§ **Material for this task**:

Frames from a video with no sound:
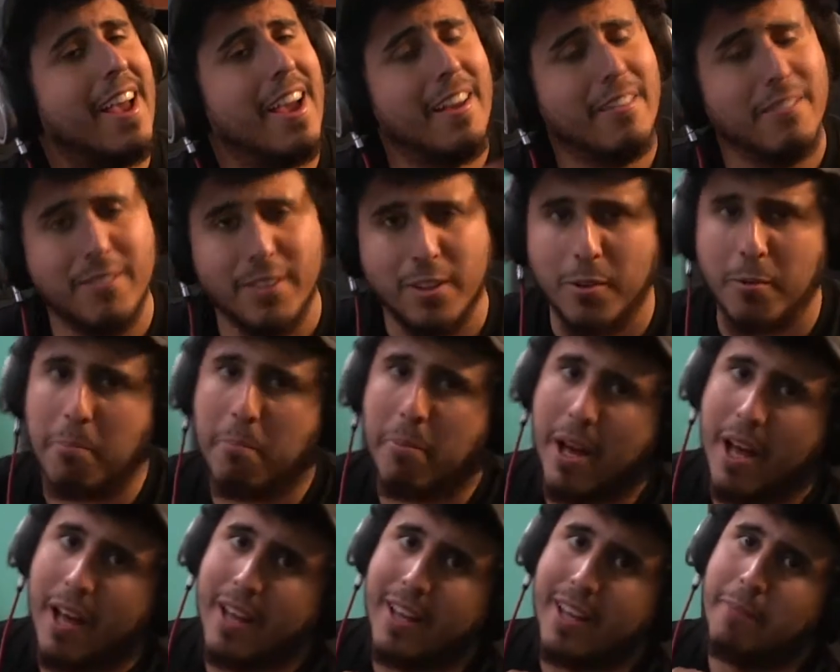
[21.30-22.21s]
Ever
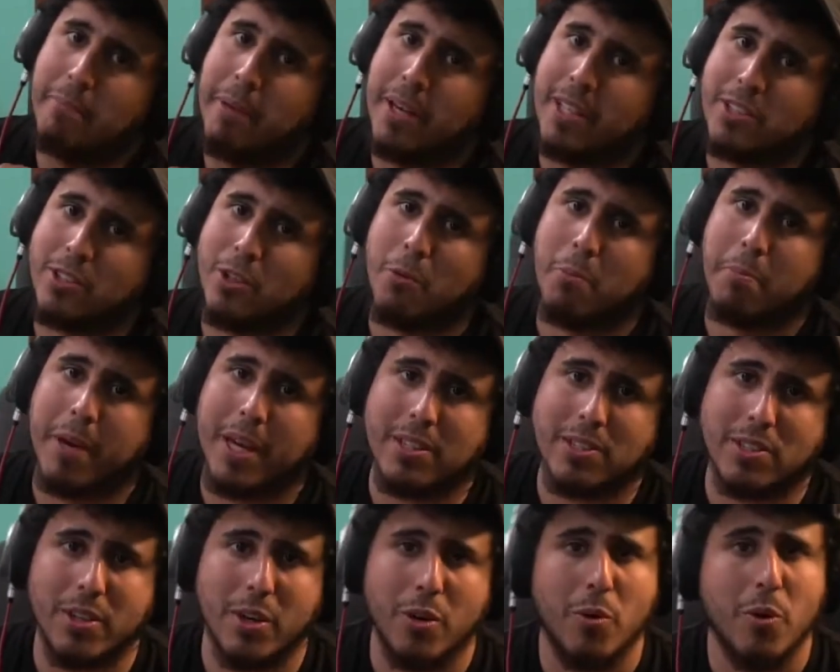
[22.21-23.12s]
by Peso
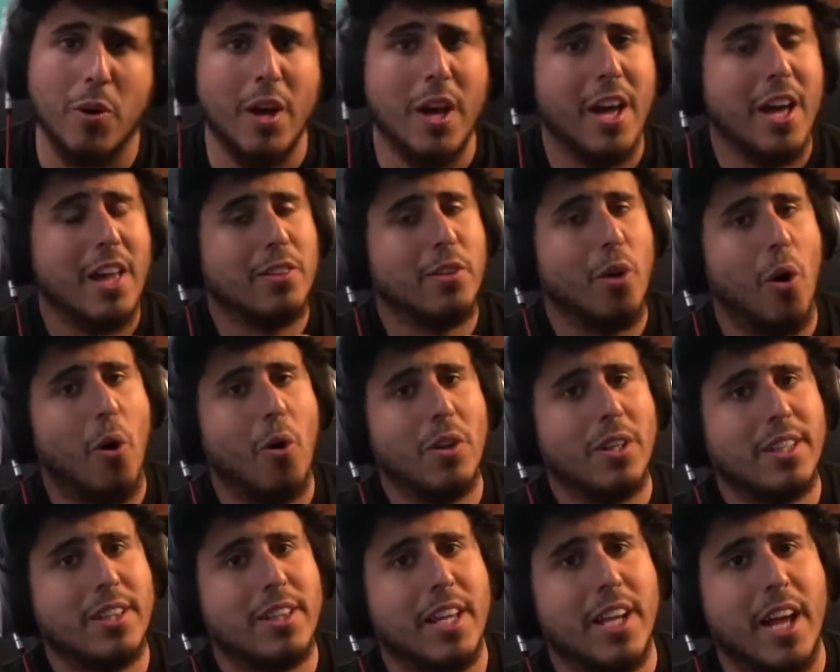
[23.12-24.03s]
Peso. The
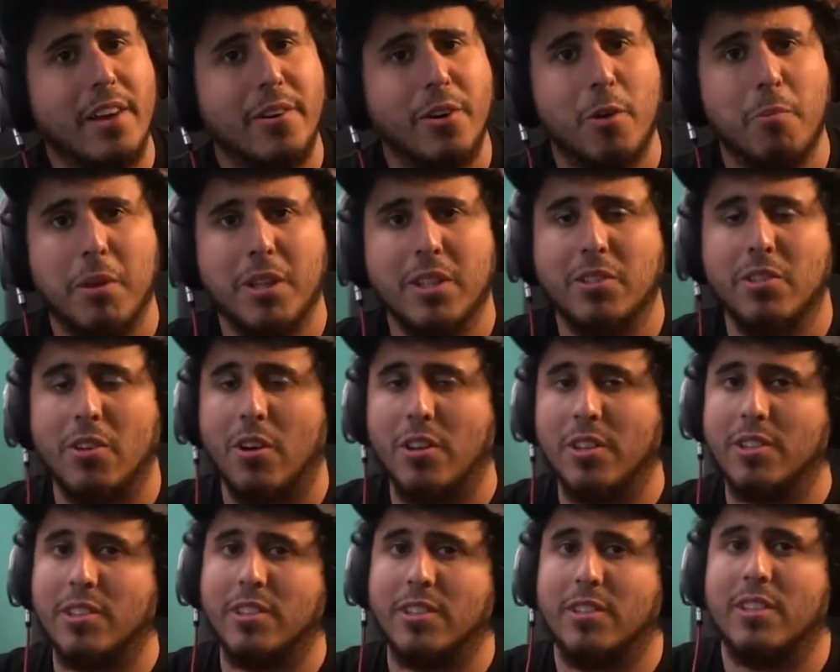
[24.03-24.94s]
only thing I know about this
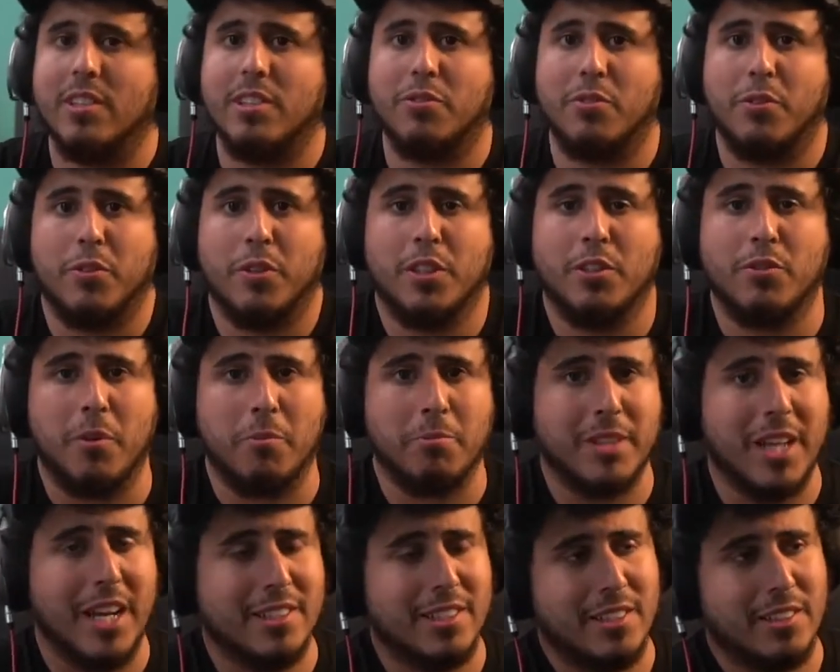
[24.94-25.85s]
artist is this, he's from
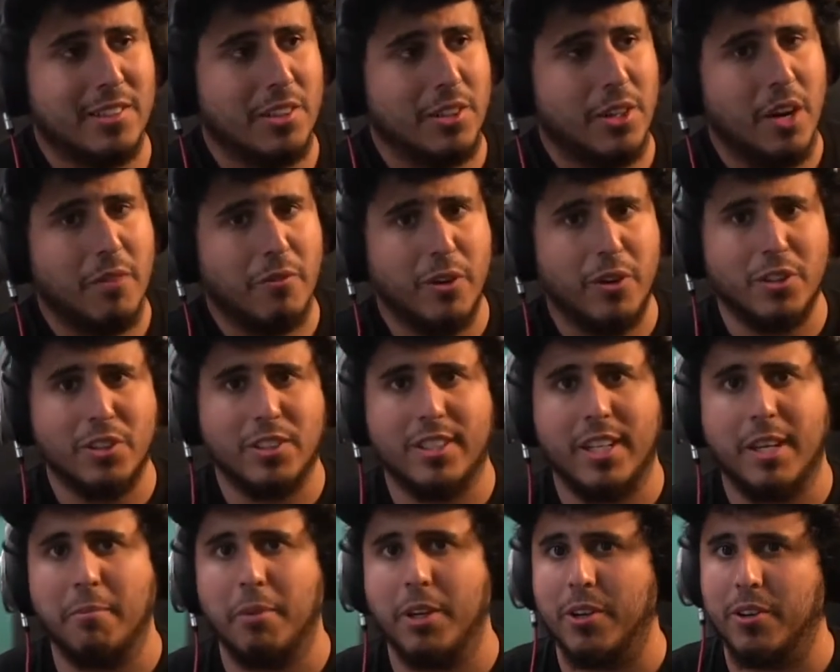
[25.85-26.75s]
Texas. You know, I've heard his
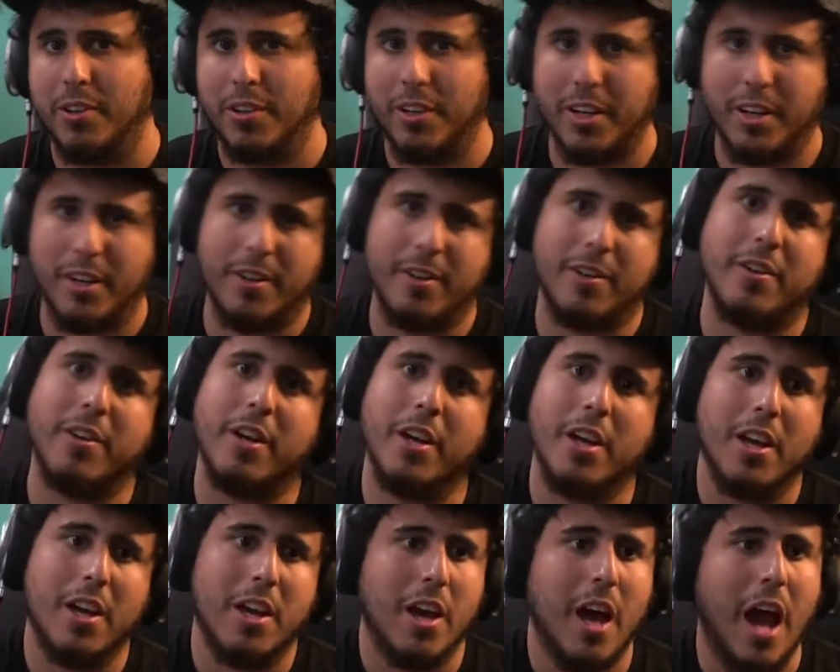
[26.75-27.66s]
name here and there.
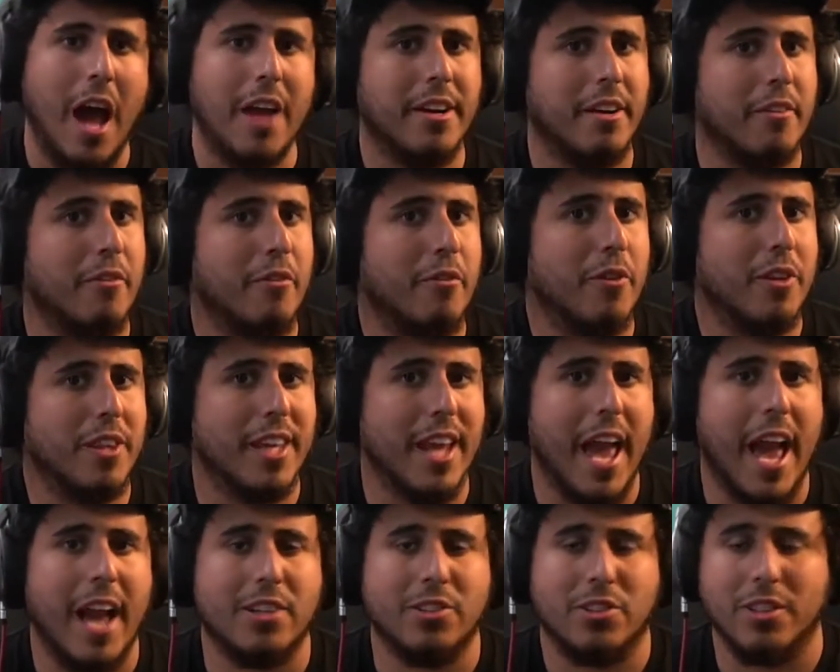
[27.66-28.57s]
I never really
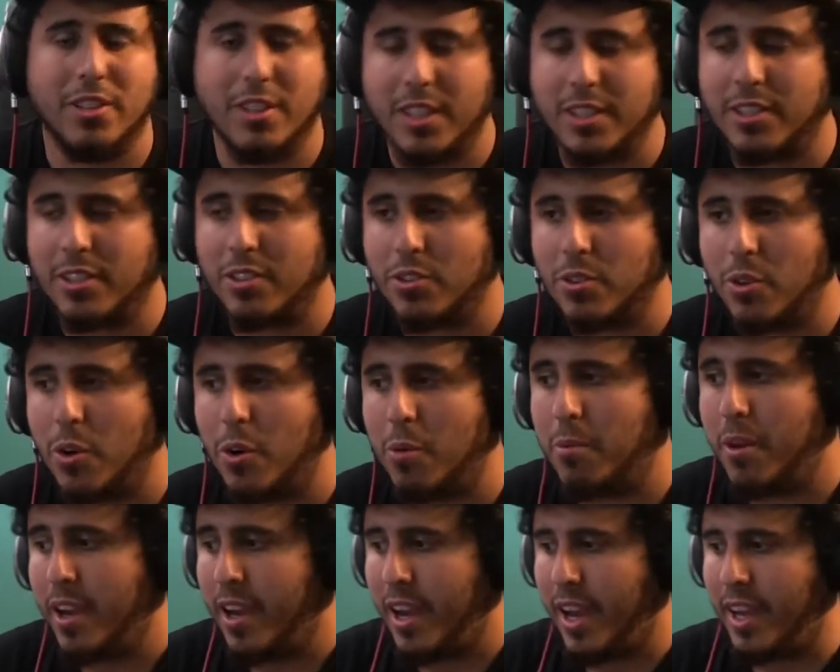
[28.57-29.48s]
actually listened to him,
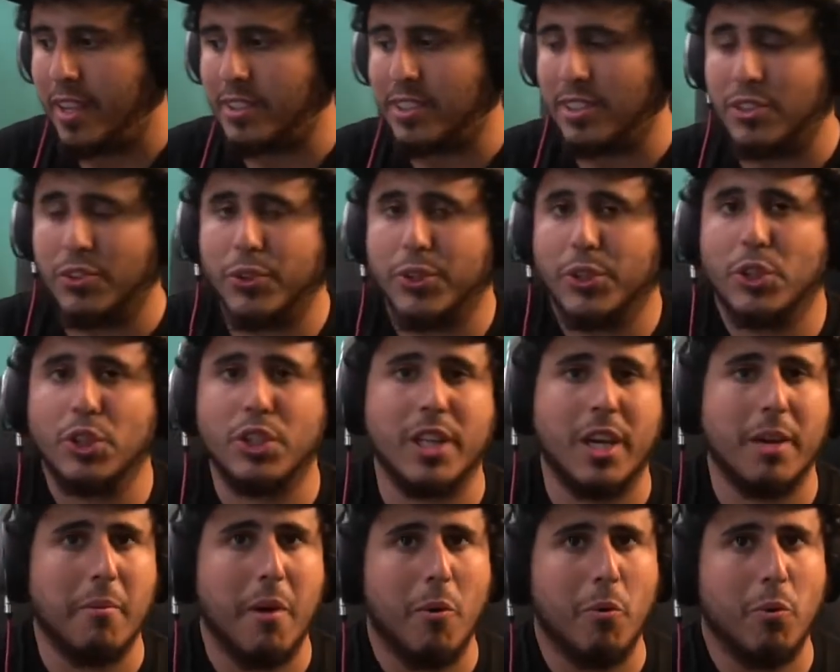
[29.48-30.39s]
and since he just
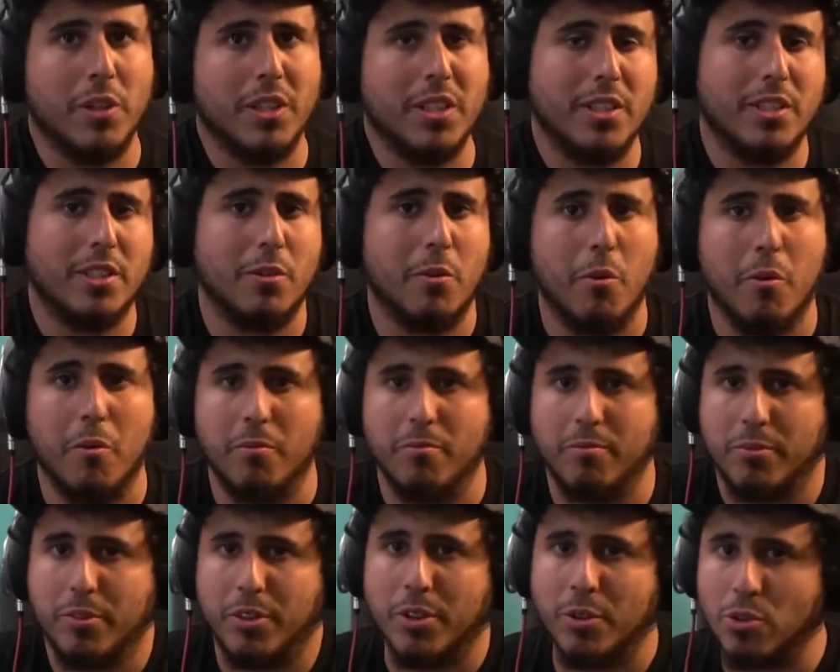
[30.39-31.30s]
came out with this
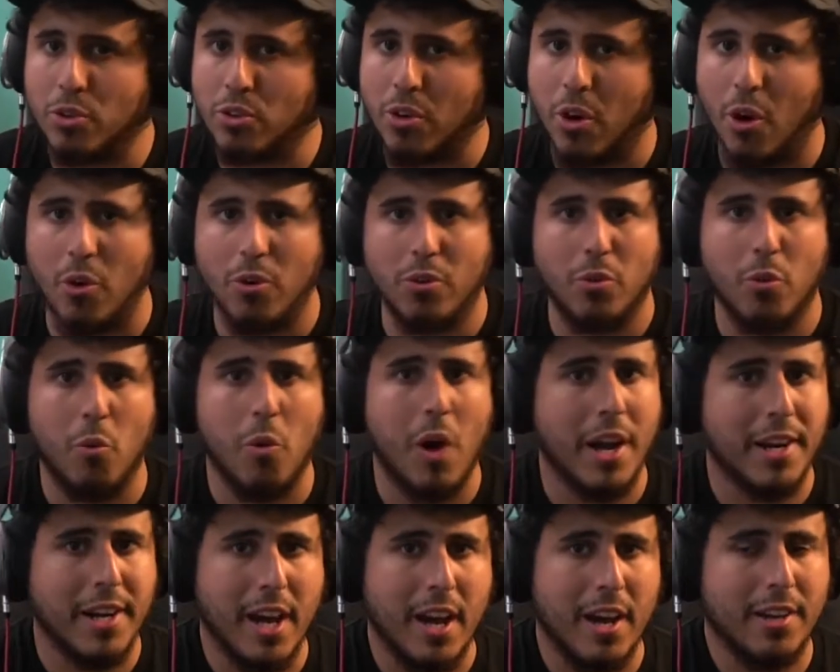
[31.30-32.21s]
new song,
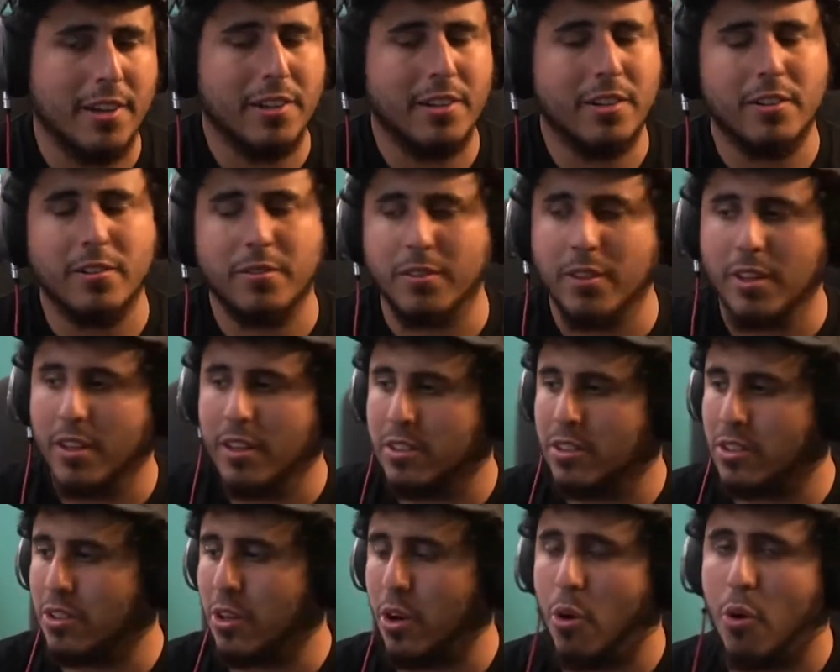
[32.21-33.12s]
why not, you know?
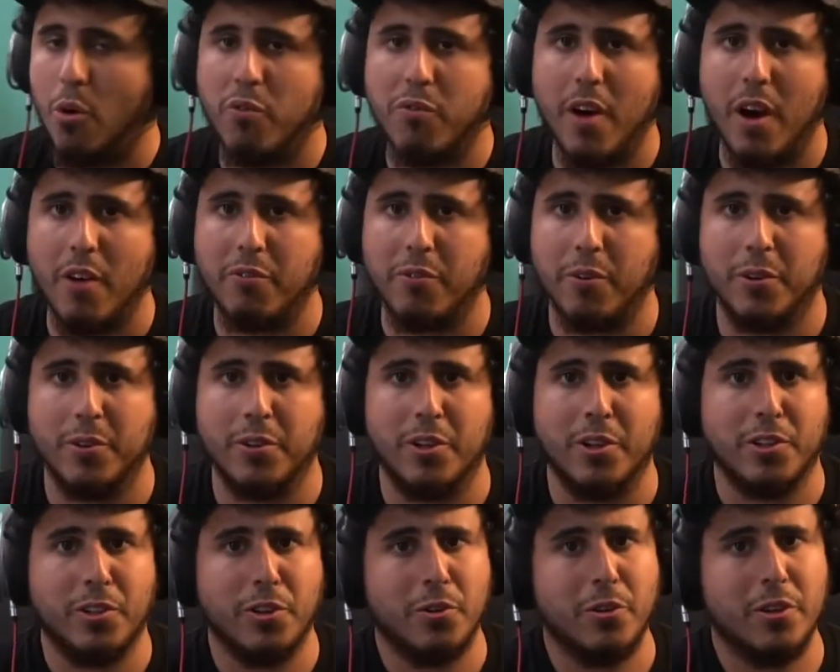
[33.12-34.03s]
So without further
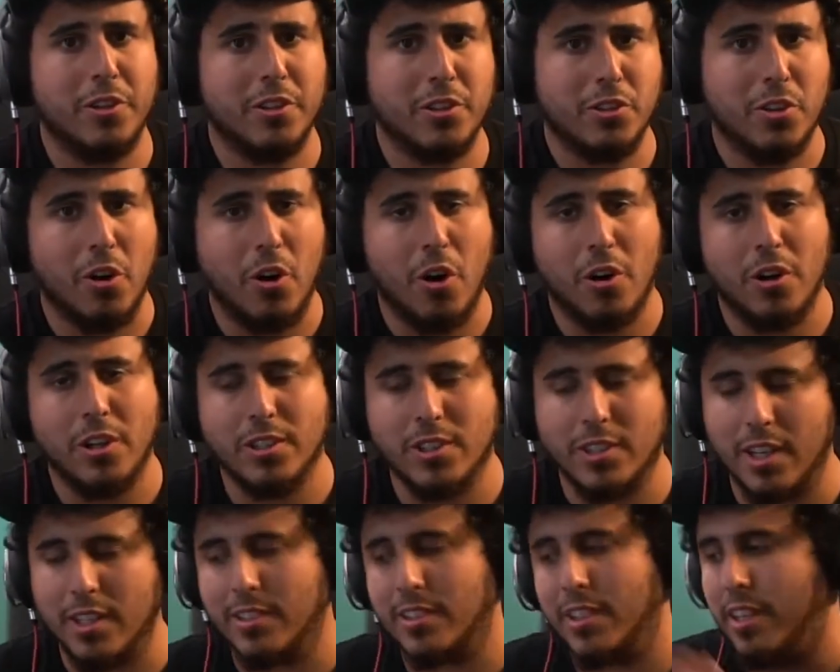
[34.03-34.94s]
ado, here's
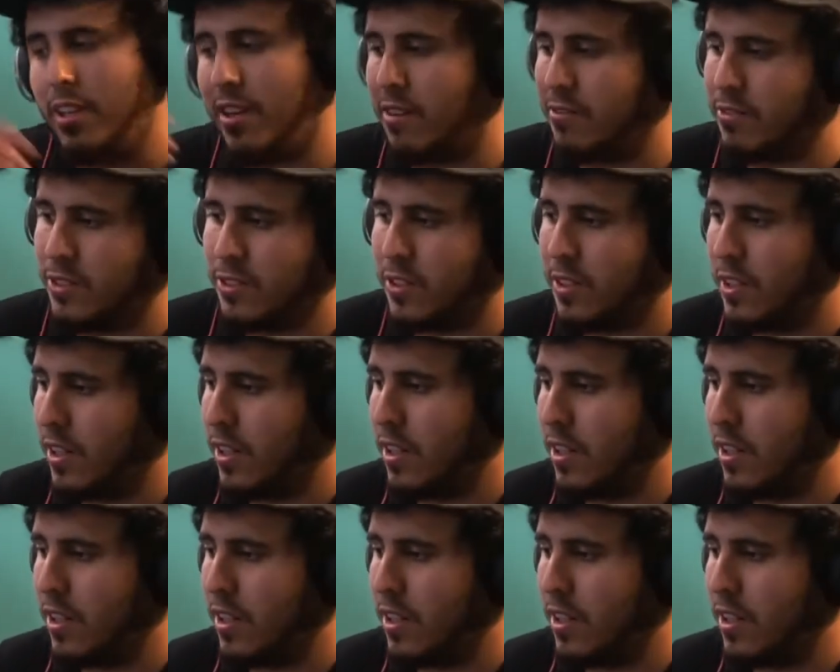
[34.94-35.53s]
Hardest Ese Ever.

§ **What needs to be done**:
None of the pictures should be carried over when the data above is transcribed exactly.

§ **Answer section**:
Frames from a video with no sound:
[21.30-22.21s]
Ever
[22.21-23.12s]
by Peso
[23.12-24.03s]
Peso. The
[24.03-24.94s]
only thing I know about this
[24.94-25.85s]
artist is this, he's from
[25.85-26.75s]
Texas. You know, I've heard his
[26.75-27.66s]
name here and there.
[27.66-28.57s]
I never really
[28.57-29.48s]
actually listened to him,
[29.48-30.39s]
and since he just
[30.39-31.30s]
came out with this
[31.30-32.21s]
new song,
[32.21-33.12s]
why not, you know?
[33.12-34.03s]
So without further
[34.03-34.94s]
ado, here's
[34.94-35.53s]
Hardest Ese Ever.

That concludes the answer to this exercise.